Project Play: Research at Boston Children’s Museum

Lifter office

Boston Children’s Museum works closely with researchers from local universities to conduct studies into child development, cognition and more; and to translate the latest studies and findings for the general public in order to make a positive impact on parenting practices. We will periodically publish articles from these researchers about their work, their reflections and themselves. As part of our continuing series sharing details about research happening at Boston Children’s Museum, Karin Lifter, PhD from Northeastern University shares below some information about her research at the Museum:

Project Play at Northeastern University is dedicated to studying developments in play of young children who are developing typically, and young children who are developing with delays, such as language or movement delays, from 8 months to five years of age. You might have seen one or another of us recruiting children for our project outside PlaySpace on Friday nights.

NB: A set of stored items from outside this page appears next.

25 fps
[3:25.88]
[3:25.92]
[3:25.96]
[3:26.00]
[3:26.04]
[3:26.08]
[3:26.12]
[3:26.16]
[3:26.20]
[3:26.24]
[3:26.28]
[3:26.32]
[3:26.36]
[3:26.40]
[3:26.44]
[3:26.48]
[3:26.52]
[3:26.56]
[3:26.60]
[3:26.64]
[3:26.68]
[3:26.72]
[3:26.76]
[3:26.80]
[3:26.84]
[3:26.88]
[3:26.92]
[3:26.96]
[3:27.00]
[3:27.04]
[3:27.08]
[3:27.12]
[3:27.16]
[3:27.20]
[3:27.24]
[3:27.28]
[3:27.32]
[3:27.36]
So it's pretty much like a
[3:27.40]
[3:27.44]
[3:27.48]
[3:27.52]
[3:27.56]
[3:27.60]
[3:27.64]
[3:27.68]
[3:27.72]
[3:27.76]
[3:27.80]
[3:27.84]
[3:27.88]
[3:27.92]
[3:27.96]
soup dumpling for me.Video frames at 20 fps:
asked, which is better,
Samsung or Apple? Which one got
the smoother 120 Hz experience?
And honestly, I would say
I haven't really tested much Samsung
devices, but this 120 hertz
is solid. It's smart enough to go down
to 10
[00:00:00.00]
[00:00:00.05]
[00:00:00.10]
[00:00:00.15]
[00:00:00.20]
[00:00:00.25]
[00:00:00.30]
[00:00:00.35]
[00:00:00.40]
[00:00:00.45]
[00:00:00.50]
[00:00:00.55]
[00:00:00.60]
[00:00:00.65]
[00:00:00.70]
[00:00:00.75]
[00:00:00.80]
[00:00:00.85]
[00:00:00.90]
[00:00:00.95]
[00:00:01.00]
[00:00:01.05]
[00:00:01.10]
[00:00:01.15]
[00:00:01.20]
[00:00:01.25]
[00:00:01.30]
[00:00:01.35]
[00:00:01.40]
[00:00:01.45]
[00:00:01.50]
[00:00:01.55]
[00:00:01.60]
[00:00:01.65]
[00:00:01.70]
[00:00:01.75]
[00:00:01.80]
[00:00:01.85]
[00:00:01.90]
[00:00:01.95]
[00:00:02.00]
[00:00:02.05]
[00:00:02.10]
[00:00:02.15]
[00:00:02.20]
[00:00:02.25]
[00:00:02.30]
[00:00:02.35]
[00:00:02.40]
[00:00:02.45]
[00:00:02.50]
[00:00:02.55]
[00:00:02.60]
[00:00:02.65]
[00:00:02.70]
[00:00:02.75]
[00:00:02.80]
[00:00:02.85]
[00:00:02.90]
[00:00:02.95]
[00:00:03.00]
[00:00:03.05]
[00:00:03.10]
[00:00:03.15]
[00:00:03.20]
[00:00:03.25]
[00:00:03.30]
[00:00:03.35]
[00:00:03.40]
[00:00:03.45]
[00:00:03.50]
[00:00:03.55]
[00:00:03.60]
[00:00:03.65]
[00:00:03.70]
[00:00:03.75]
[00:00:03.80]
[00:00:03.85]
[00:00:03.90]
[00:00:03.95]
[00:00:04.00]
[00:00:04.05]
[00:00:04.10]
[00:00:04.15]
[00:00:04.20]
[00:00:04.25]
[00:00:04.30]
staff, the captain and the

We believe that “stuff happens in play” – that play develops in young children, just as language, thinking, movement, and social-emotional competence develops. In play, children progress from mouthing toys, to moving toys from place to place, to creating relationships between toys. These relationships start out simple (such as moving toys in and out of containers) and become increasingly complex as children grow and develop. Play activities become more and more complex as children begin to represent the everyday activities of their families (such as feeding doll figures, and giving doll figures rides in cars and buses), to link activities together to form sequences (such as feeding a doll and then putting it to bed), to begin to pretend that one object stands for another (such as pretending a disc is a cookie), and eventually to start reproducing a series of activities in a script (such as setting up a tea party).

Two basic assumptions underlie our work:

  1. Children show you what they know and what they are thinking about in their play;
  2. Children use play to learn about their worlds – to learn about objects and people as well as the events in which they participate.

Given that children show you what they know in their play, at Project Play we use play activities for evaluation purposes. A major goal is to create an easy method to evaluate the progress of children who are developing with delays in order to determine steps to make up lost ground. This is important because children who are developing with delays often have delays in play.

Because all children use play to learn about their worlds, we can structure activities for the children to do that can help them move forward in their development – activities that are not too hard nor too easy, but just right. Activities that are “just right” are activities that require attention and concentration but are not overly difficult. Such play activities are really important for learning about objects, people, and events. They also are important for learning language, as children hear words and sentences from their play partners that highlight what they are attending to.

If you would like to learn more about Project Play and/or participate, please visit our website:  We are supported by a grant from the Institute of Education Sciences, U.S. Department of Education.

Again, play is important in development. It is an important learning activity, and when children are attentive and focused in play, it is also an important activity for learning language.